The Sia Foundation will be structured as a non-profit entity incorporated in the United States, likely a 501(c)(3) organization or similar. The actions of the Foundation will be constrained by its charter, which formalizes the specific obligations and overall mission outlined in this document. The charter will be updated on an annual basis to reflect the current goals of the Sia community. The organization will be operated by a board of directors, initially comprising Luke Champine as President and Eddie Wang as Chairman. Luke Champine will be leaving his position at Nebulous to work at the Foundation full-time, and will seek to divest his shares of Nebulous stock along with other potential conflicts of interest. Neither Luke nor Eddie personally own any siafunds or significant quantities of siacoin.
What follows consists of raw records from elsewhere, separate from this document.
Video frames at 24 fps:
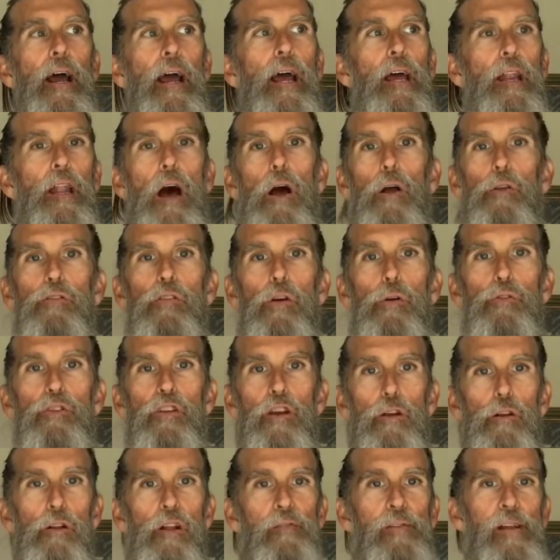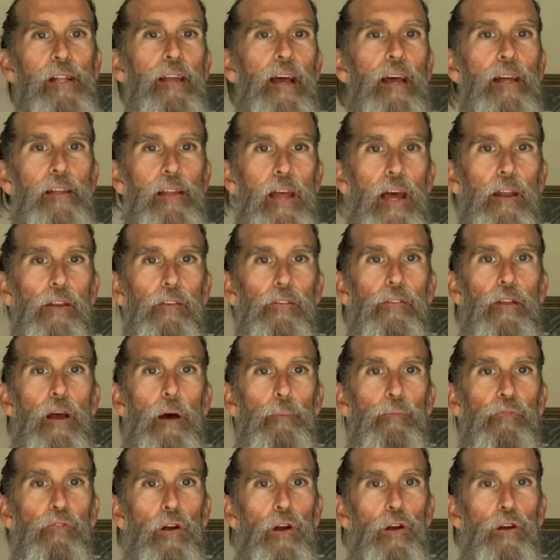And also too, let me take that a
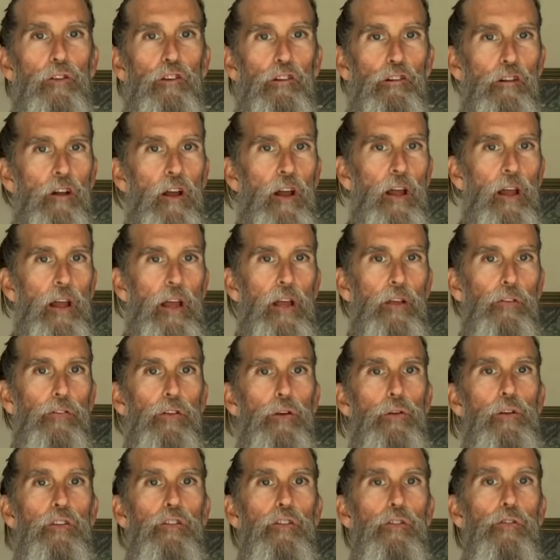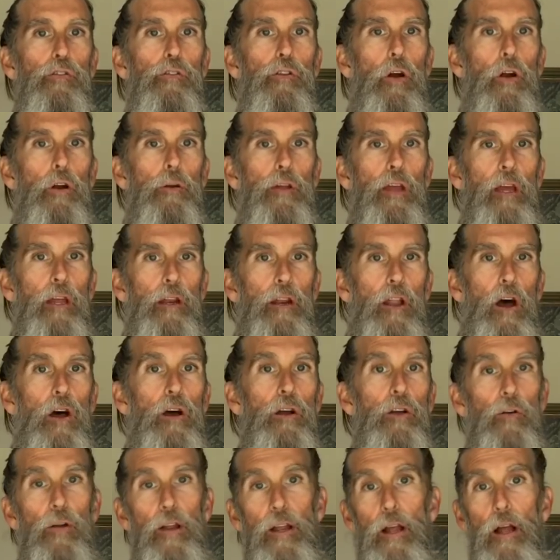step further. as soon as you start getting
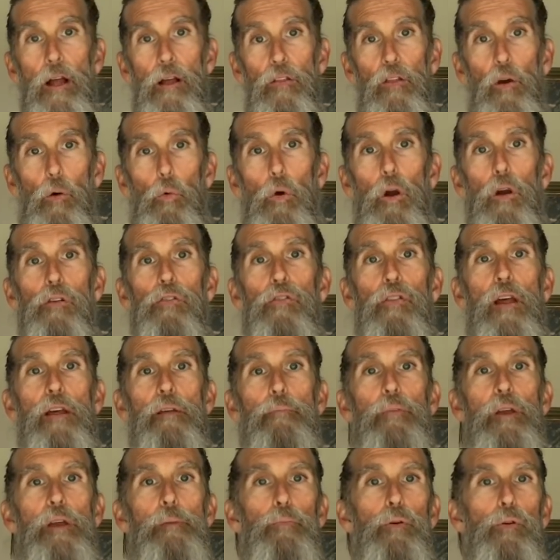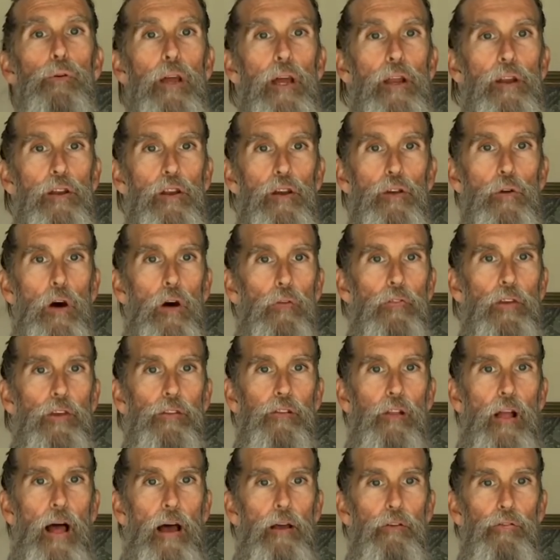hungry, the worst thing people can do on
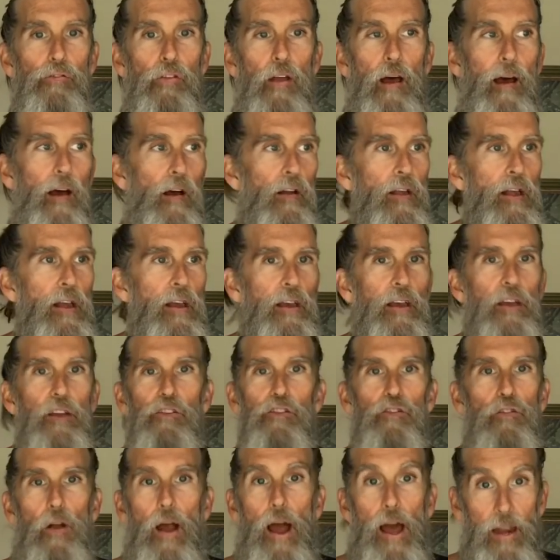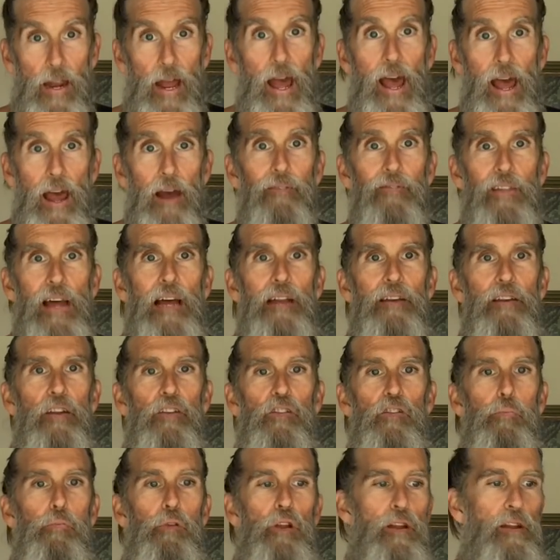this lifestyle is try to have that
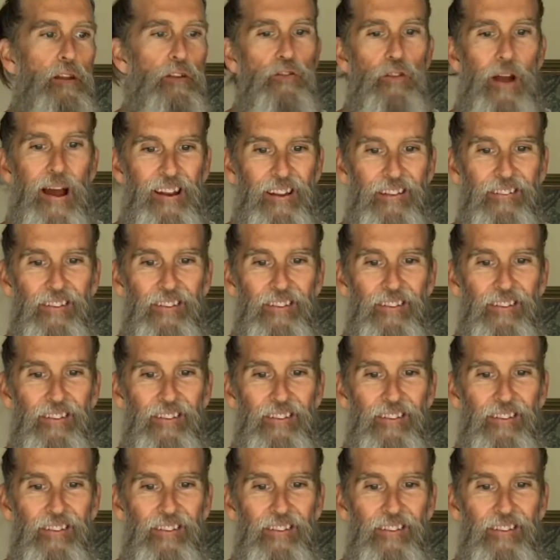discipline and try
The primary source of funding for the Foundation will come from a new block subsidy. Following a hardfork, 30 KS per block will be allocated to the "Foundation Fund," continuing in perpetuity. The existing 30 KS per block miner reward is not affected. Additionally, one year's worth of block subsidies (approximately 1.57 GS) will be allocated to the Fund immediately upon activation of the hardfork. As detailed below, the Foundation will provably burn any coins that it cannot meaningfully spend. As such, the 30 KS subsidy should be viewed as a maximum. This allows the Foundation to grow alongside Sia without requiring additional hardforks. The Foundation will not be funded to any degree by the possession or sale of siafunds. Siafunds were originally introduced as a means of incentivizing growth, and we still believe in their effectiveness: a siafund holder wants to increase the amount of storage on Sia as much as possible. While the Foundation obviously wants Sia to succeed, its driving force should be its charter. Deriving significant revenue from siafunds would jeopardize the Foundation's impartiality and focus. Ultimately, we want the Foundation to act in the best interests of Sia, not in growing its own budget.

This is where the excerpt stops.